**INFORMATION**.
=== Section Start ===

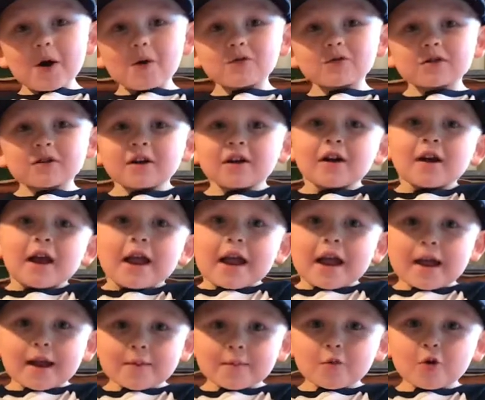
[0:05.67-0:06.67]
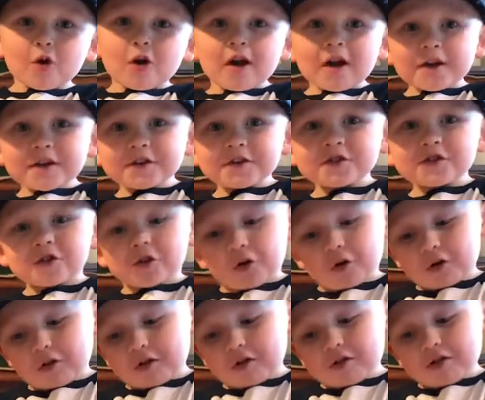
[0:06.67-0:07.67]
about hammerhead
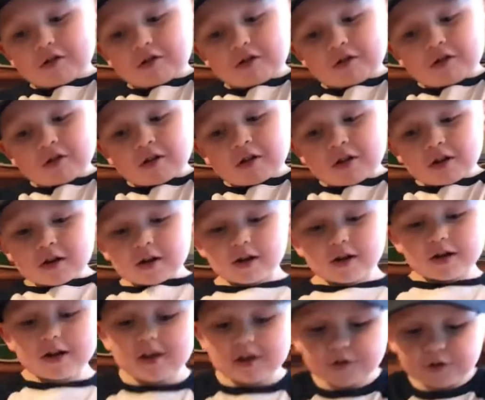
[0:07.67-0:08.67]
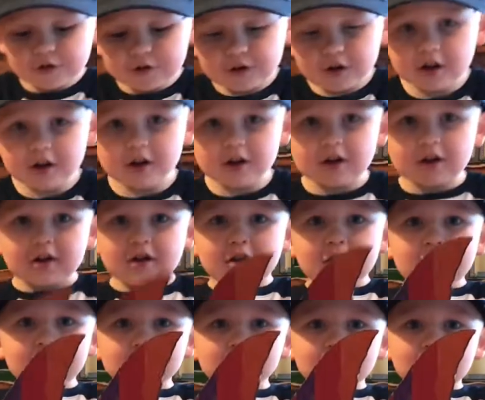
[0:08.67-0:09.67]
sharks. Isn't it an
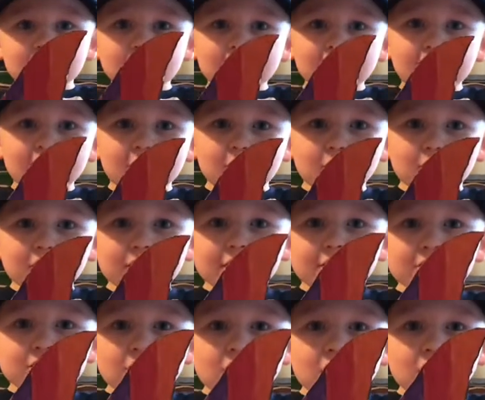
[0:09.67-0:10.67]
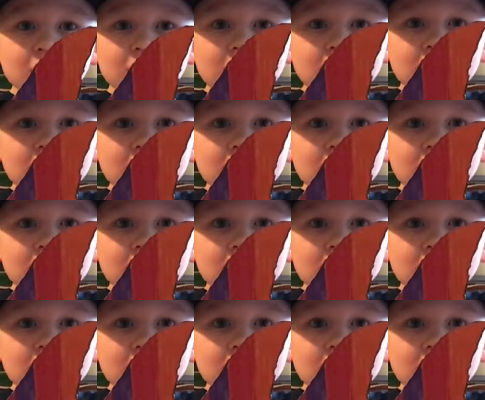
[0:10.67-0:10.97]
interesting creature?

=== Section End ===
=== Section Start ===

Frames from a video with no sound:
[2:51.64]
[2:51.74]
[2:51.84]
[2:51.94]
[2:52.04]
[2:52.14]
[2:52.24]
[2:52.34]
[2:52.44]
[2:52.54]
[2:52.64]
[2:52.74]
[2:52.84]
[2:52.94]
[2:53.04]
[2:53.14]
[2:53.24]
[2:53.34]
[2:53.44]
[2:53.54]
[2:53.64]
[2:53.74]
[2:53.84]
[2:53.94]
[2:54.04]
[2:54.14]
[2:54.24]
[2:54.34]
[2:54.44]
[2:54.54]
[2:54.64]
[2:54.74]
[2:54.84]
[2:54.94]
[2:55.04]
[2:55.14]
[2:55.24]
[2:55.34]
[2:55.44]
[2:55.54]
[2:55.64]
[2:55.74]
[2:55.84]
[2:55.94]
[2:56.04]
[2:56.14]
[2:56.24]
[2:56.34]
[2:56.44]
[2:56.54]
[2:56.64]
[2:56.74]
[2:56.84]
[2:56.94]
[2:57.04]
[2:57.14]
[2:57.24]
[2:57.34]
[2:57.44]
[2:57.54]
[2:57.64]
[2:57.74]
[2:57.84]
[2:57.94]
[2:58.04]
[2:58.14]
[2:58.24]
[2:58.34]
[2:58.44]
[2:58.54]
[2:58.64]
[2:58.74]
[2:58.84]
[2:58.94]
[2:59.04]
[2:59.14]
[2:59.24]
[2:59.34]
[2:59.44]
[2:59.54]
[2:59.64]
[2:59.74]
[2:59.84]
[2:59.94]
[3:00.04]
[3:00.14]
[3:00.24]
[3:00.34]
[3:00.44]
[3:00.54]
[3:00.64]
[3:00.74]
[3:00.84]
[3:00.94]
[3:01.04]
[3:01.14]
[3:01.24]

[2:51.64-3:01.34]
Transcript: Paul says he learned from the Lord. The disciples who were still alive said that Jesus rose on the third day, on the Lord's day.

=== Section End ===
=== Section Start ===

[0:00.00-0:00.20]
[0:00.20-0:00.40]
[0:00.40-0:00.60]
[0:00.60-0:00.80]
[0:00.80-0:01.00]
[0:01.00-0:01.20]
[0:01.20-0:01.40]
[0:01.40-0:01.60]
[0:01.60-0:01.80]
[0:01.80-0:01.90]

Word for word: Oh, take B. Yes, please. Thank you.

=== Section End ===

**EXERCISE BRIEF**. Lines holding the string "from": find them in the listing above and copy each one.

**ANSWER AREA**.
Frames from a video with no sound:
Transcript: Paul says he learned from the Lord. The disciples who were still alive said that Jesus rose on the third day, on the Lord's day.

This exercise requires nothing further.